What to produce
The answer is to be the data that follows, transcribed exactly, minus its pictures.

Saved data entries

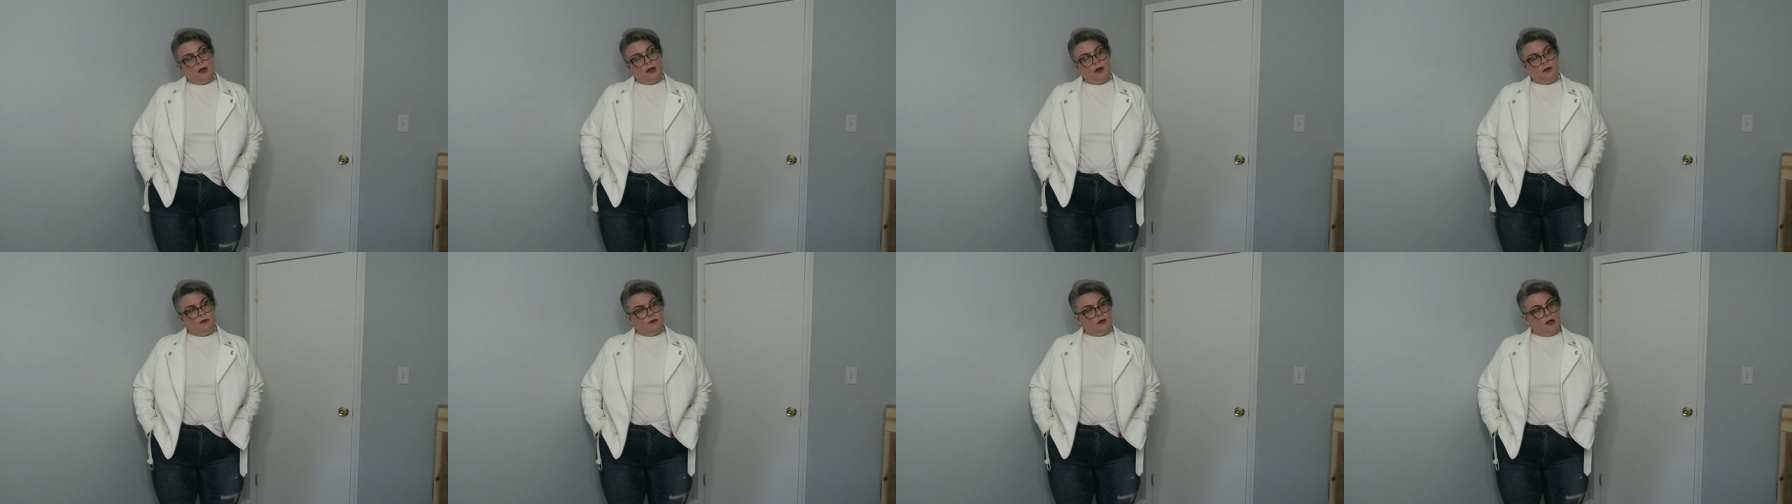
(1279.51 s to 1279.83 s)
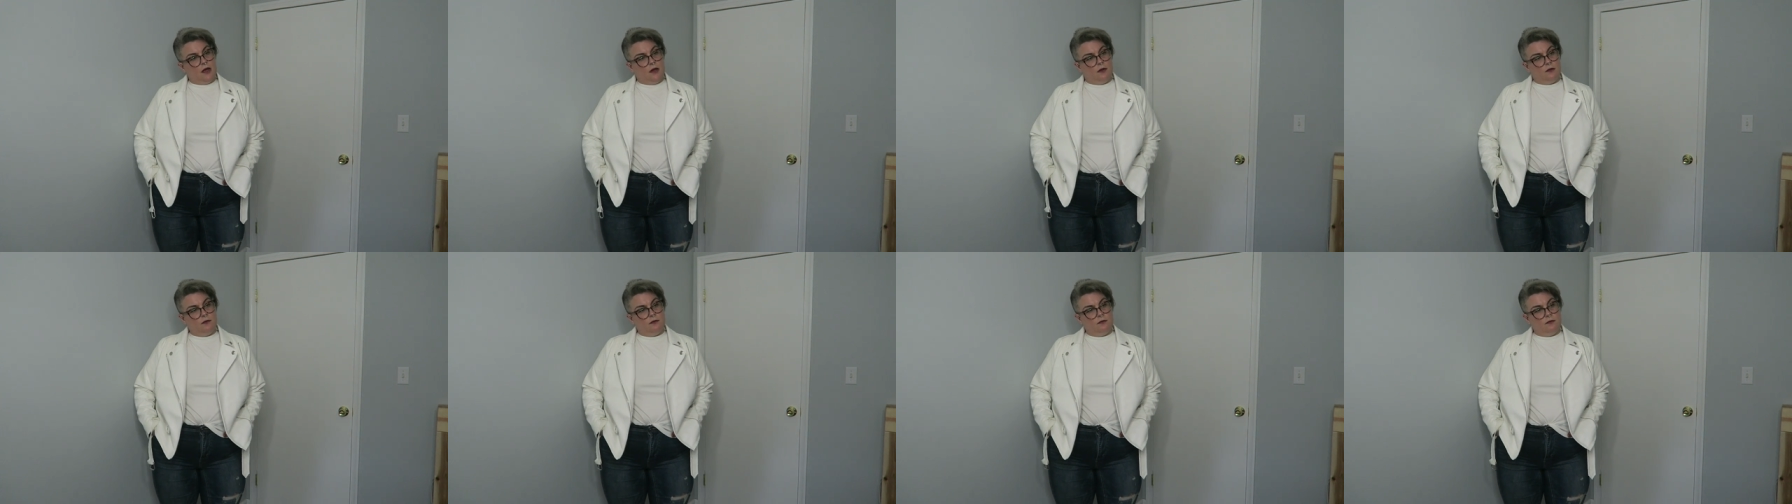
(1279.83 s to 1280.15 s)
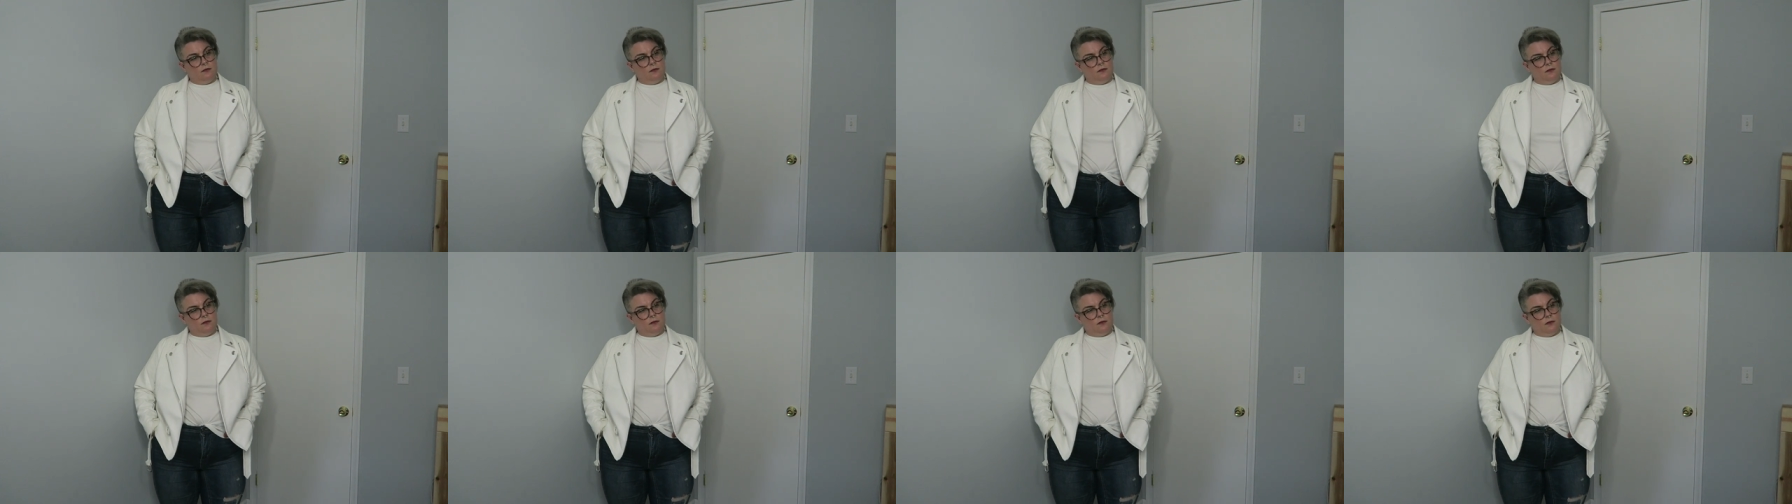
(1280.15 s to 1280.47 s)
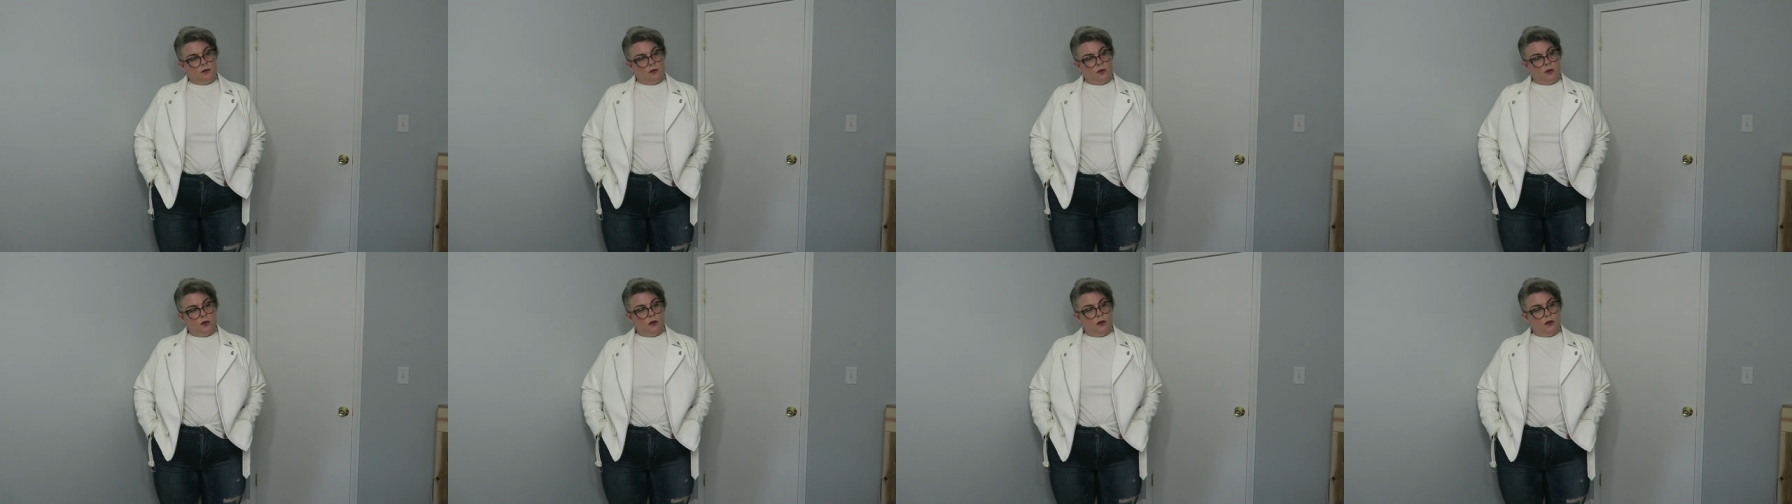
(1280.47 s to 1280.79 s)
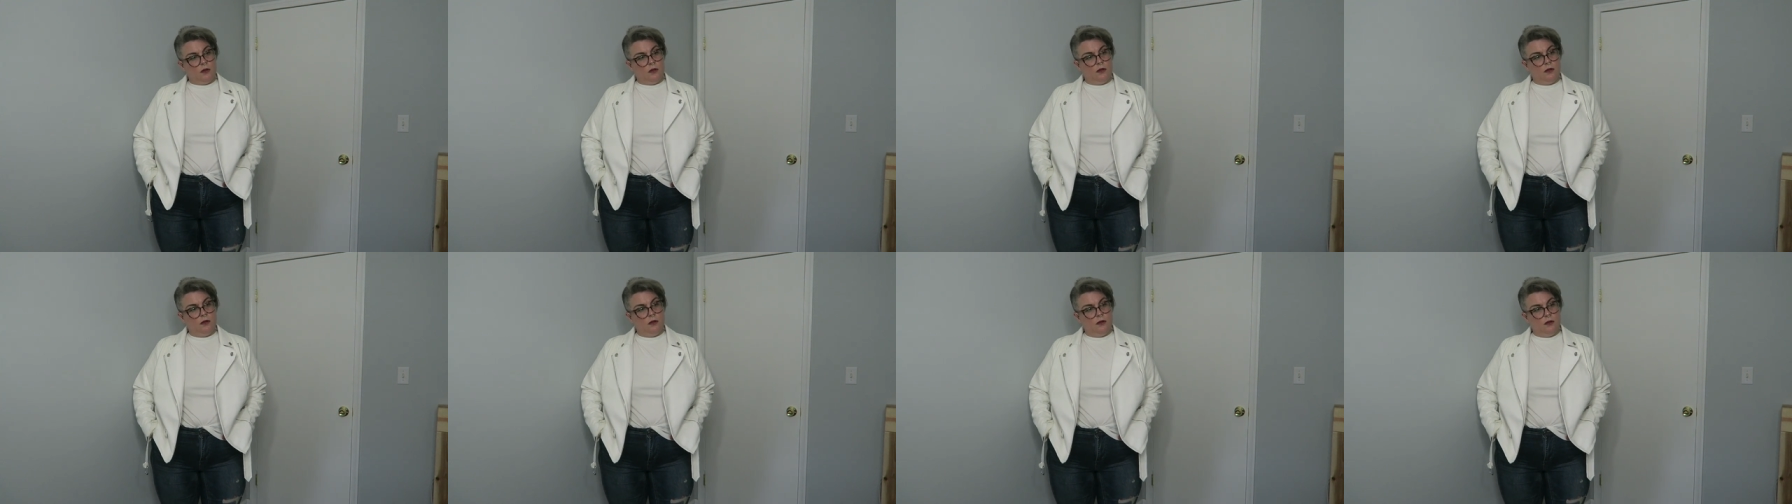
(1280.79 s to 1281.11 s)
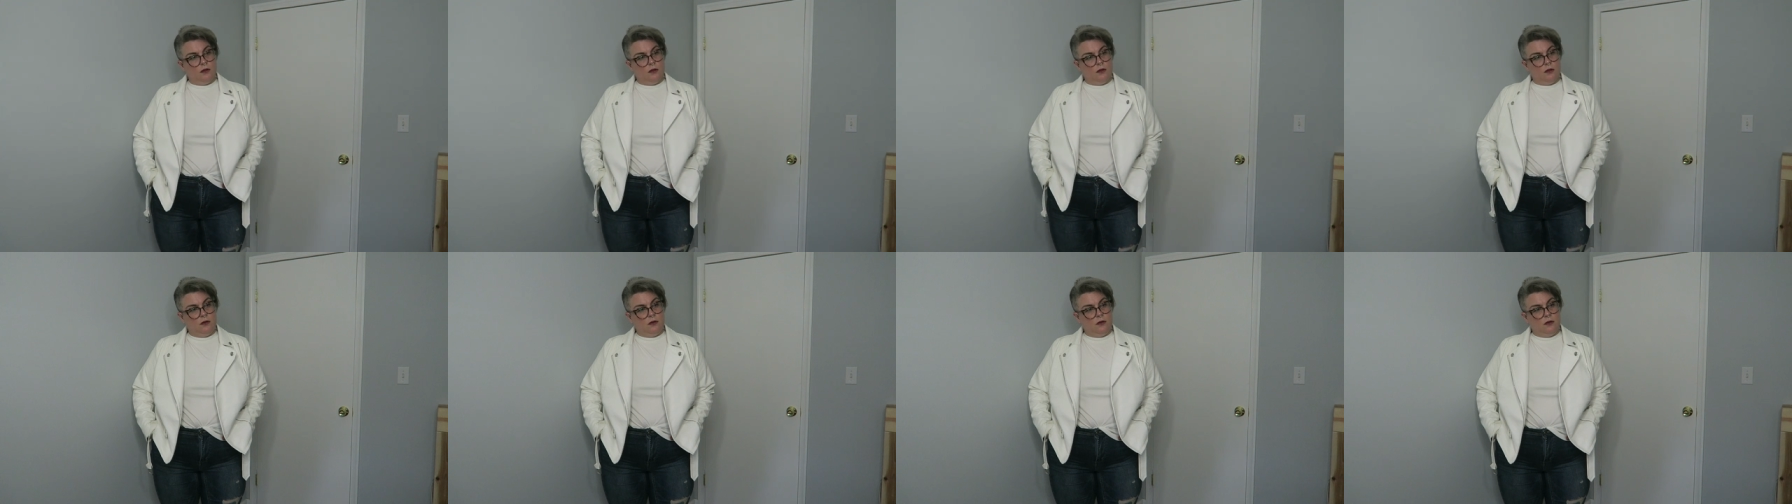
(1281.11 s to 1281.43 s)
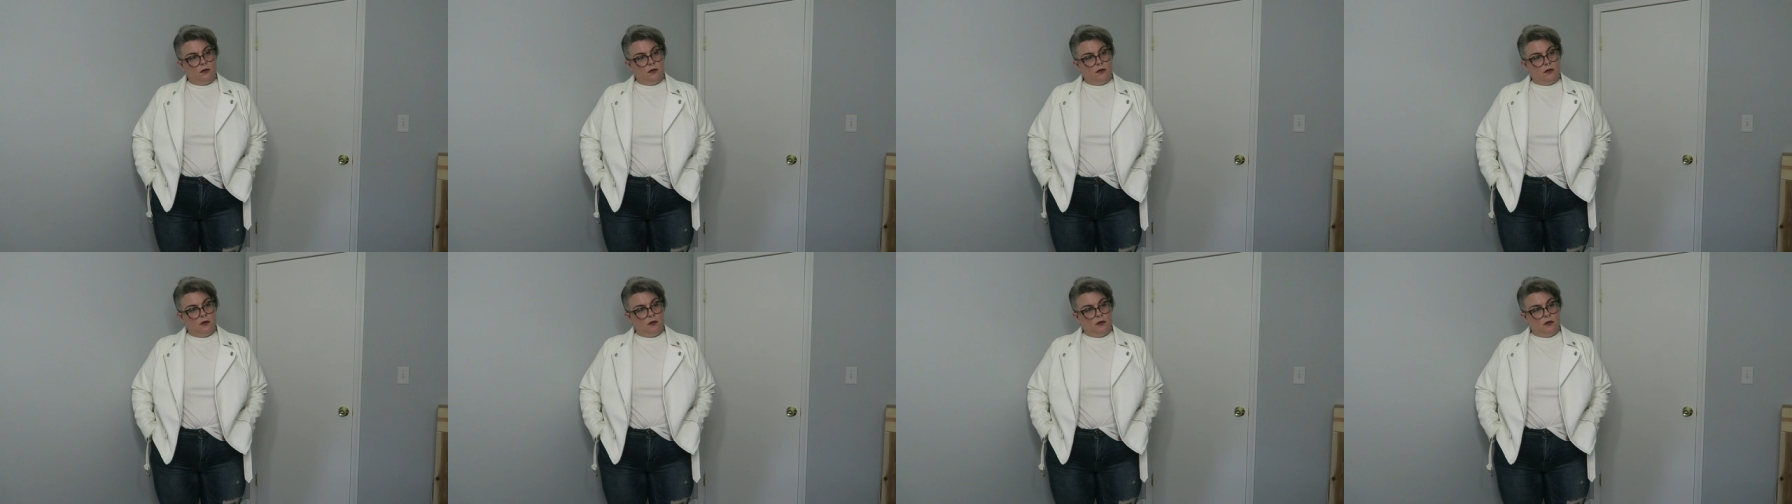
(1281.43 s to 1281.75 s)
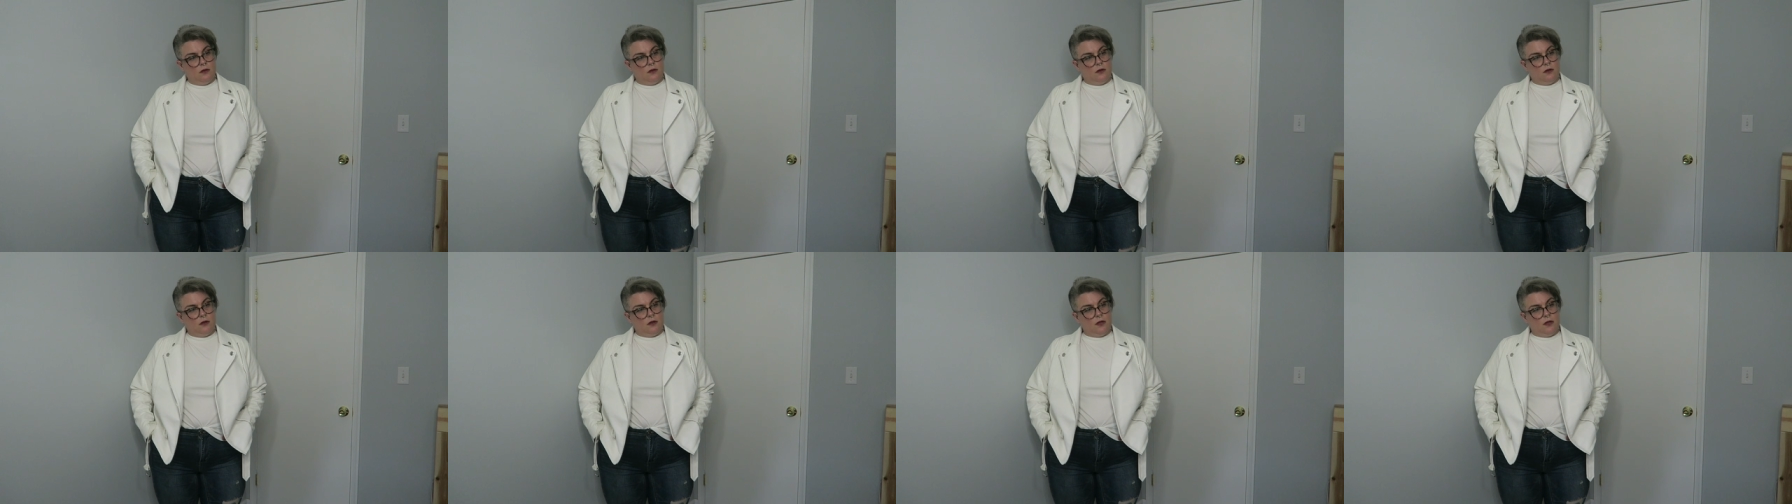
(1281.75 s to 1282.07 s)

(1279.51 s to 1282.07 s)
I don't know. It's okay.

Task answer
(1279.51 s to 1279.83 s)
(1279.83 s to 1280.15 s)
(1280.15 s to 1280.47 s)
(1280.47 s to 1280.79 s)
(1280.79 s to 1281.11 s)
(1281.11 s to 1281.43 s)
(1281.43 s to 1281.75 s)
(1281.75 s to 1282.07 s)

(1279.51 s to 1282.07 s)
I don't know. It's okay.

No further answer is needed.